Copy each entry exactly, leaving nothing out.

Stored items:
+++

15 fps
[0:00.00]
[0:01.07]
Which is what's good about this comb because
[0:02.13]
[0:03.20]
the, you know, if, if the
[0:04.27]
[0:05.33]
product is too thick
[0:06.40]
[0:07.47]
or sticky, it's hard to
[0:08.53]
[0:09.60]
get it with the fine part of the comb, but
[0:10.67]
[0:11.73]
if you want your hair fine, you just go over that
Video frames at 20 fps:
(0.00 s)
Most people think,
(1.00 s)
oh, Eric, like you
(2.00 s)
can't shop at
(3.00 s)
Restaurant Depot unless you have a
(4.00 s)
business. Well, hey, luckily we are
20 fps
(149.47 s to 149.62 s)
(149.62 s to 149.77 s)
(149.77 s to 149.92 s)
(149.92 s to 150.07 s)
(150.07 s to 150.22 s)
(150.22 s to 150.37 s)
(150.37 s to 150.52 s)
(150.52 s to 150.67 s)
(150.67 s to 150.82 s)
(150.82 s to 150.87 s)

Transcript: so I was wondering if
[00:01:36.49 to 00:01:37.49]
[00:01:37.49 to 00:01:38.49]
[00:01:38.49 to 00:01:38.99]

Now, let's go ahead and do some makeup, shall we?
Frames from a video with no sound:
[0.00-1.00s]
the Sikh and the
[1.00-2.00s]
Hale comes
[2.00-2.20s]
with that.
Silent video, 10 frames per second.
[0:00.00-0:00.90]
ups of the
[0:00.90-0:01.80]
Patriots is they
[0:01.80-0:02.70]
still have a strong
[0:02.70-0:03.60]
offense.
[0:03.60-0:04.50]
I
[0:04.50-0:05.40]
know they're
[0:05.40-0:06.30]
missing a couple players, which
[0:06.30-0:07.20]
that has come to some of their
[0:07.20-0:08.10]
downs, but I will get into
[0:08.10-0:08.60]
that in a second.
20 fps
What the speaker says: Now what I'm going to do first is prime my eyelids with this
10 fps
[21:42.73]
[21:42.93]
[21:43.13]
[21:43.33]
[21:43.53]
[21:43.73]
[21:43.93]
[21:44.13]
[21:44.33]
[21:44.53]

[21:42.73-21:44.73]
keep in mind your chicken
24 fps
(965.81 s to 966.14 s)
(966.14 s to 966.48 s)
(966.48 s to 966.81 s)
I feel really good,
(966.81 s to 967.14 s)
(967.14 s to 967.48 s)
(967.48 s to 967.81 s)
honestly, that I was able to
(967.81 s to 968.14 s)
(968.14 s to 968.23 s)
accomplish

+++

## Exercise result
15 fps
[0:00.00]
[0:01.07]
Which is what's good about this comb because
[0:02.13]
[0:03.20]
the, you know, if, if the
[0:04.27]
[0:05.33]
product is too thick
[0:06.40]
[0:07.47]
or sticky, it's hard to
[0:08.53]
[0:09.60]
get it with the fine part of the comb, but
[0:10.67]
[0:11.73]
if you want your hair fine, you just go over that
Video frames at 20 fps:
(0.00 s)
Most people think,
(1.00 s)
oh, Eric, like you
(2.00 s)
can't shop at
(3.00 s)
Restaurant Depot unless you have a
(4.00 s)
business. Well, hey, luckily we are
20 fps
(149.47 s to 149.62 s)
(149.62 s to 149.77 s)
(149.77 s to 149.92 s)
(149.92 s to 150.07 s)
(150.07 s to 150.22 s)
(150.22 s to 150.37 s)
(150.37 s to 150.52 s)
(150.52 s to 150.67 s)
(150.67 s to 150.82 s)
(150.82 s to 150.87 s)

Transcript: so I was wondering if
[00:01:36.49 to 00:01:37.49]
[00:01:37.49 to 00:01:38.49]
[00:01:38.49 to 00:01:38.99]

Now, let's go ahead and do some makeup, shall we?
Frames from a video with no sound:
[0.00-1.00s]
the Sikh and the
[1.00-2.00s]
Hale comes
[2.00-2.20s]
with that.
Silent video, 10 frames per second.
[0:00.00-0:00.90]
ups of the
[0:00.90-0:01.80]
Patriots is they
[0:01.80-0:02.70]
still have a strong
[0:02.70-0:03.60]
offense.
[0:03.60-0:04.50]
I
[0:04.50-0:05.40]
know they're
[0:05.40-0:06.30]
missing a couple players, which
[0:06.30-0:07.20]
that has come to some of their
[0:07.20-0:08.10]
downs, but I will get into
[0:08.10-0:08.60]
that in a second.
20 fps
What the speaker says: Now what I'm going to do first is prime my eyelids with this
10 fps
[21:42.73]
[21:42.93]
[21:43.13]
[21:43.33]
[21:43.53]
[21:43.73]
[21:43.93]
[21:44.13]
[21:44.33]
[21:44.53]

[21:42.73-21:44.73]
keep in mind your chicken
24 fps
(965.81 s to 966.14 s)
(966.14 s to 966.48 s)
(966.48 s to 966.81 s)
I feel really good,
(966.81 s to 967.14 s)
(967.14 s to 967.48 s)
(967.48 s to 967.81 s)
honestly, that I was able to
(967.81 s to 968.14 s)
(968.14 s to 968.23 s)
accomplish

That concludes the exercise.